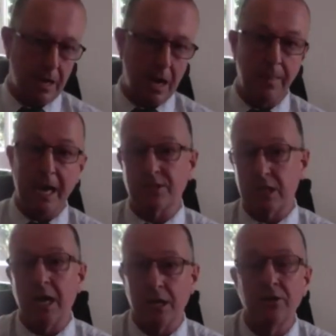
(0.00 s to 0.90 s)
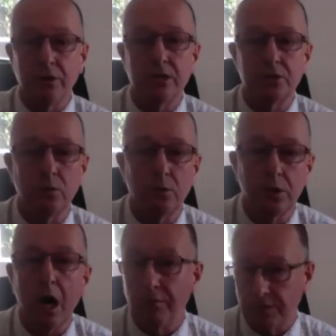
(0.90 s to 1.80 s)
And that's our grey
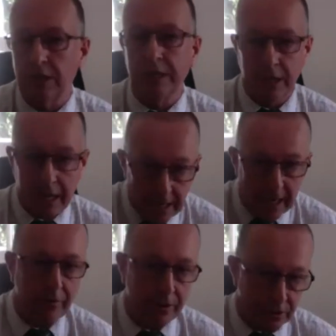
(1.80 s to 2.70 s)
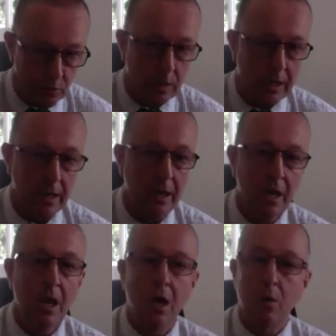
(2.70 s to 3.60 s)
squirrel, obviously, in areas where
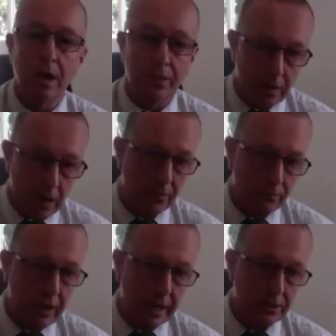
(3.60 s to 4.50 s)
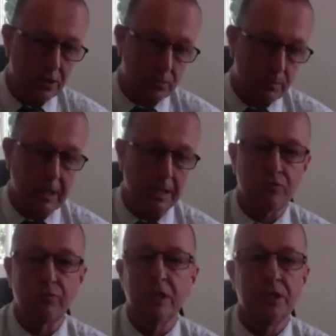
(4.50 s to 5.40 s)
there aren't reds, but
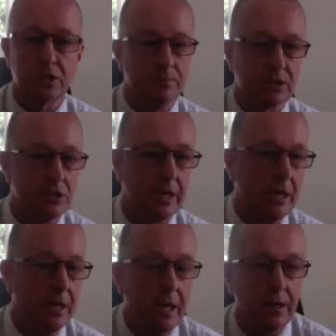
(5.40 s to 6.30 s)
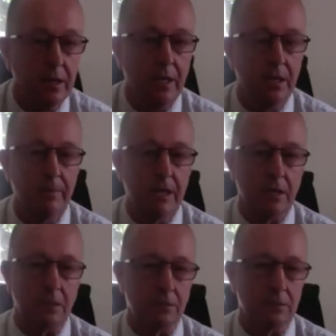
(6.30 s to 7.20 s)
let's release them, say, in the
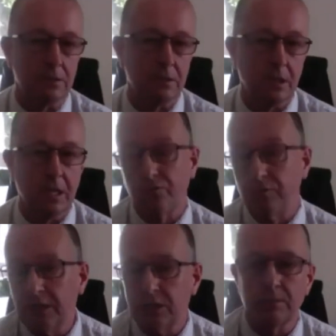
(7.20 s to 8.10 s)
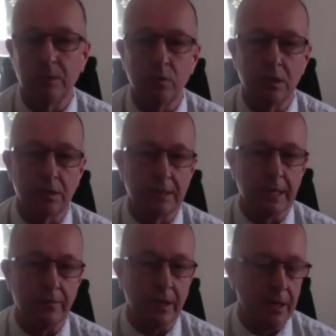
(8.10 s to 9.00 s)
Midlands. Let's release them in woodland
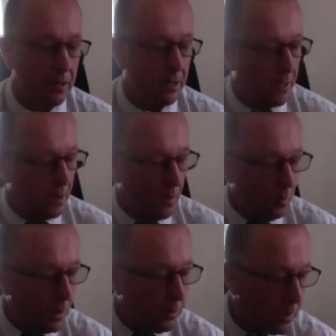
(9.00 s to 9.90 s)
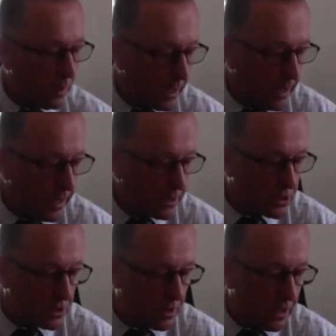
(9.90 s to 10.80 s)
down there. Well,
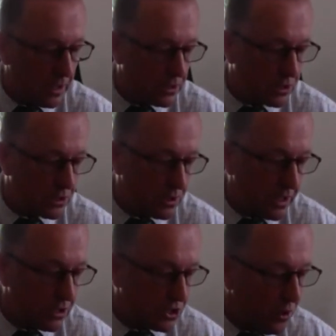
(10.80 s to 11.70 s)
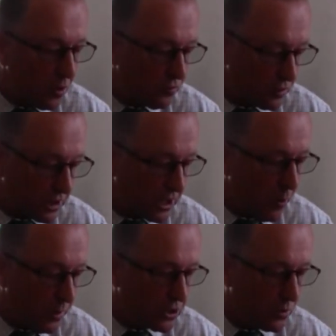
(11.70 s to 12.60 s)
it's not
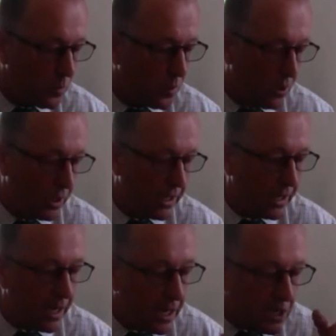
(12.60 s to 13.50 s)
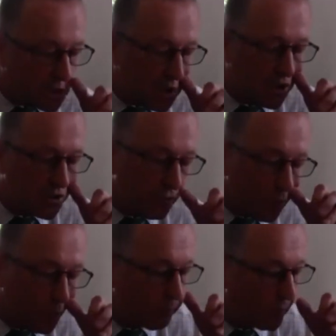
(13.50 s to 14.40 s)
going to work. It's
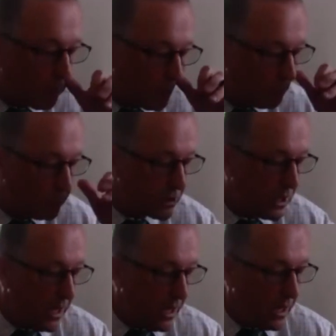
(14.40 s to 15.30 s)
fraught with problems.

▬▬▬▬▬▬▬▬▬▬

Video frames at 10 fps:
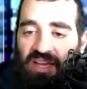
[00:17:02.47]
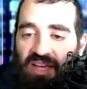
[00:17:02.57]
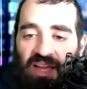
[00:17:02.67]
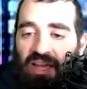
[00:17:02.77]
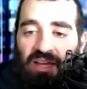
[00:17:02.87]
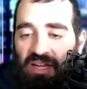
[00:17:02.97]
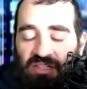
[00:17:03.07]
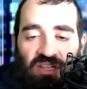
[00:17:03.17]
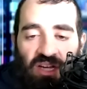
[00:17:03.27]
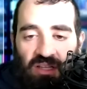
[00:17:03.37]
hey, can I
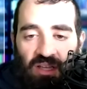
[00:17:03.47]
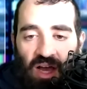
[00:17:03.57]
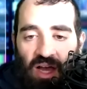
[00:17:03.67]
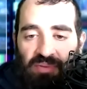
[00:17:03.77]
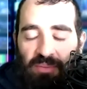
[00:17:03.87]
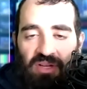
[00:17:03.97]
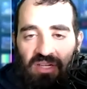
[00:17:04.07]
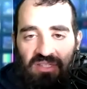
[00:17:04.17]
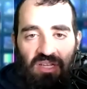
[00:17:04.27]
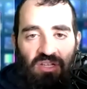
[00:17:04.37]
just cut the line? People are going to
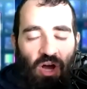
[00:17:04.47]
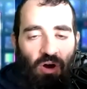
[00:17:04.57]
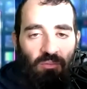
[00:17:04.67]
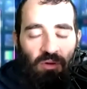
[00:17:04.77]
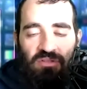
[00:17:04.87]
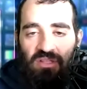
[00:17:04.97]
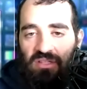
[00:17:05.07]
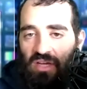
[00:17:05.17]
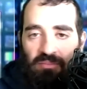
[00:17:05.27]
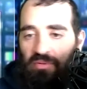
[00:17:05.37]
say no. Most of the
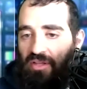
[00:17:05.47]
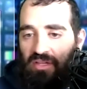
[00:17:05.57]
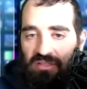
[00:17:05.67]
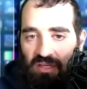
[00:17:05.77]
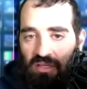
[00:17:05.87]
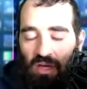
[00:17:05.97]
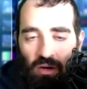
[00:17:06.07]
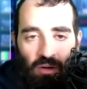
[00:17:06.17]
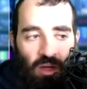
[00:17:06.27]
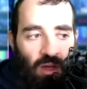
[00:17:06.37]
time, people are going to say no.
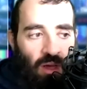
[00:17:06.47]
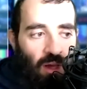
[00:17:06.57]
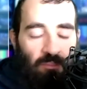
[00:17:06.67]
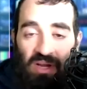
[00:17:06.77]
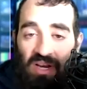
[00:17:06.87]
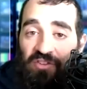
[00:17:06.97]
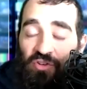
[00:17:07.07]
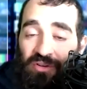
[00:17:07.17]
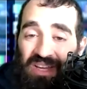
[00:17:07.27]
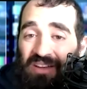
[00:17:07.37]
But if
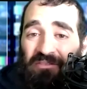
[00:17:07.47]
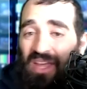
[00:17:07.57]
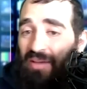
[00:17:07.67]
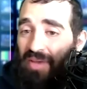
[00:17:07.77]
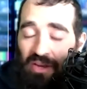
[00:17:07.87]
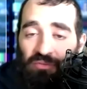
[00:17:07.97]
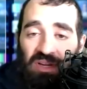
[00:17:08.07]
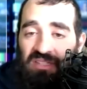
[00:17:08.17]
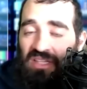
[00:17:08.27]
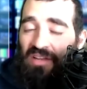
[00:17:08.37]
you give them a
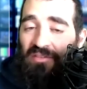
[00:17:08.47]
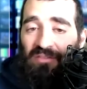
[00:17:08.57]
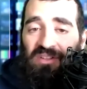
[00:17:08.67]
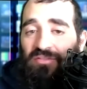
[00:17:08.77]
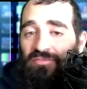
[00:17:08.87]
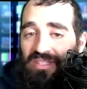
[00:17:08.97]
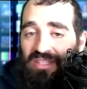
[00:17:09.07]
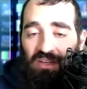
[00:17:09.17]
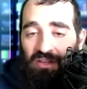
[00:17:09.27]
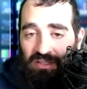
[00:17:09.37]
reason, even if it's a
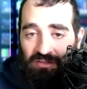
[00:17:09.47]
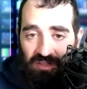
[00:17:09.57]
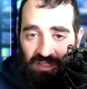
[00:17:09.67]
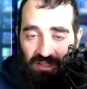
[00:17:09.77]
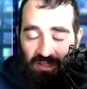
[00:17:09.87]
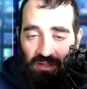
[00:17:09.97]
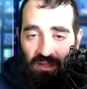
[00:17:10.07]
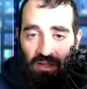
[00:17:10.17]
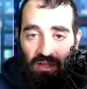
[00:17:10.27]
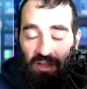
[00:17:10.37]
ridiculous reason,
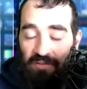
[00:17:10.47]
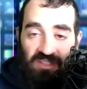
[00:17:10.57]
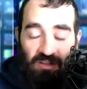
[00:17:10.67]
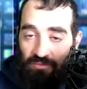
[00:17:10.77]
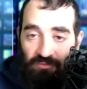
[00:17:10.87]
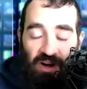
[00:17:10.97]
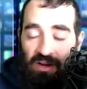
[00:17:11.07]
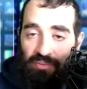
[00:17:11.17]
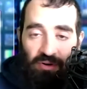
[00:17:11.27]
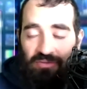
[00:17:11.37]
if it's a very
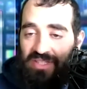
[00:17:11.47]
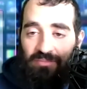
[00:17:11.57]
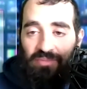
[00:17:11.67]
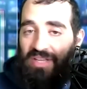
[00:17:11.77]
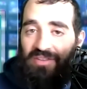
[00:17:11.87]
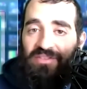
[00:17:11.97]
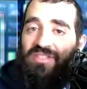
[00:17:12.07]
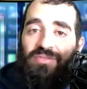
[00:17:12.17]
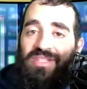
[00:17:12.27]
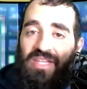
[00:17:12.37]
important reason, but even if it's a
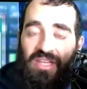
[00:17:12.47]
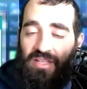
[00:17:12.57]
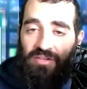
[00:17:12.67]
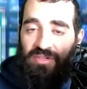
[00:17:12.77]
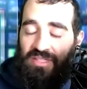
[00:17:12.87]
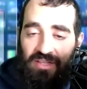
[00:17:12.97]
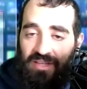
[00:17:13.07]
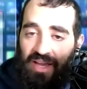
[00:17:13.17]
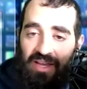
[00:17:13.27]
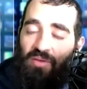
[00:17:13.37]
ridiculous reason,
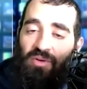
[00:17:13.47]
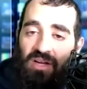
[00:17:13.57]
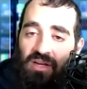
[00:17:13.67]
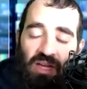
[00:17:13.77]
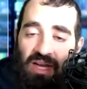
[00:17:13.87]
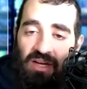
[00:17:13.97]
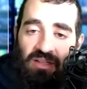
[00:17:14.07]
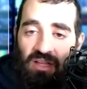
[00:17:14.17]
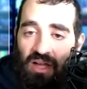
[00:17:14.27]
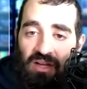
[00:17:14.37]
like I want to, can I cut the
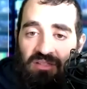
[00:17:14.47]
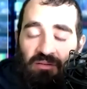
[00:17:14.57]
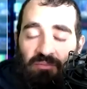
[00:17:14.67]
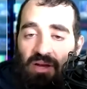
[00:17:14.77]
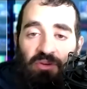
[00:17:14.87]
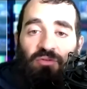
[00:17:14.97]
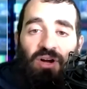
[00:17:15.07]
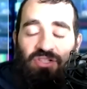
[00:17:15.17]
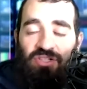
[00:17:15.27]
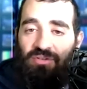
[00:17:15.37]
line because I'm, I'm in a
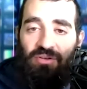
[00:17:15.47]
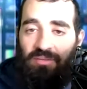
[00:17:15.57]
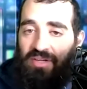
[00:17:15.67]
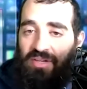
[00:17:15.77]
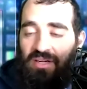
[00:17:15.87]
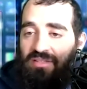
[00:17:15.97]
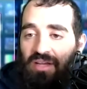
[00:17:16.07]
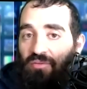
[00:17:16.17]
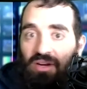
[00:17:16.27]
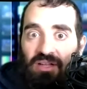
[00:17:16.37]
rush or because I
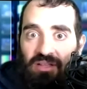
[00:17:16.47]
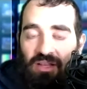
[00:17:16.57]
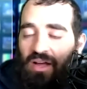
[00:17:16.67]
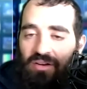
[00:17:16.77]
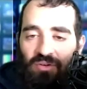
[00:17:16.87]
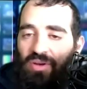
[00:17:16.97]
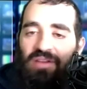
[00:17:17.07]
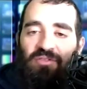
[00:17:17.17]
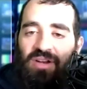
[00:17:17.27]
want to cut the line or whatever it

▬▬▬▬▬▬▬▬▬▬

● **Task objective**
The material above holds pictures; leave them out and set down exactly the lines from the line with "[00:17:08.87]" to the line with "[00:17:12.87]", both included.

● **Answer for this exercise**
[00:17:08.87]
[00:17:08.97]
[00:17:09.07]
[00:17:09.17]
[00:17:09.27]
[00:17:09.37]
reason, even if it's a
[00:17:09.47]
[00:17:09.57]
[00:17:09.67]
[00:17:09.77]
[00:17:09.87]
[00:17:09.97]
[00:17:10.07]
[00:17:10.17]
[00:17:10.27]
[00:17:10.37]
ridiculous reason,
[00:17:10.47]
[00:17:10.57]
[00:17:10.67]
[00:17:10.77]
[00:17:10.87]
[00:17:10.97]
[00:17:11.07]
[00:17:11.17]
[00:17:11.27]
[00:17:11.37]
if it's a very
[00:17:11.47]
[00:17:11.57]
[00:17:11.67]
[00:17:11.77]
[00:17:11.87]
[00:17:11.97]
[00:17:12.07]
[00:17:12.17]
[00:17:12.27]
[00:17:12.37]
important reason, but even if it's a
[00:17:12.47]
[00:17:12.57]
[00:17:12.67]
[00:17:12.77]
[00:17:12.87]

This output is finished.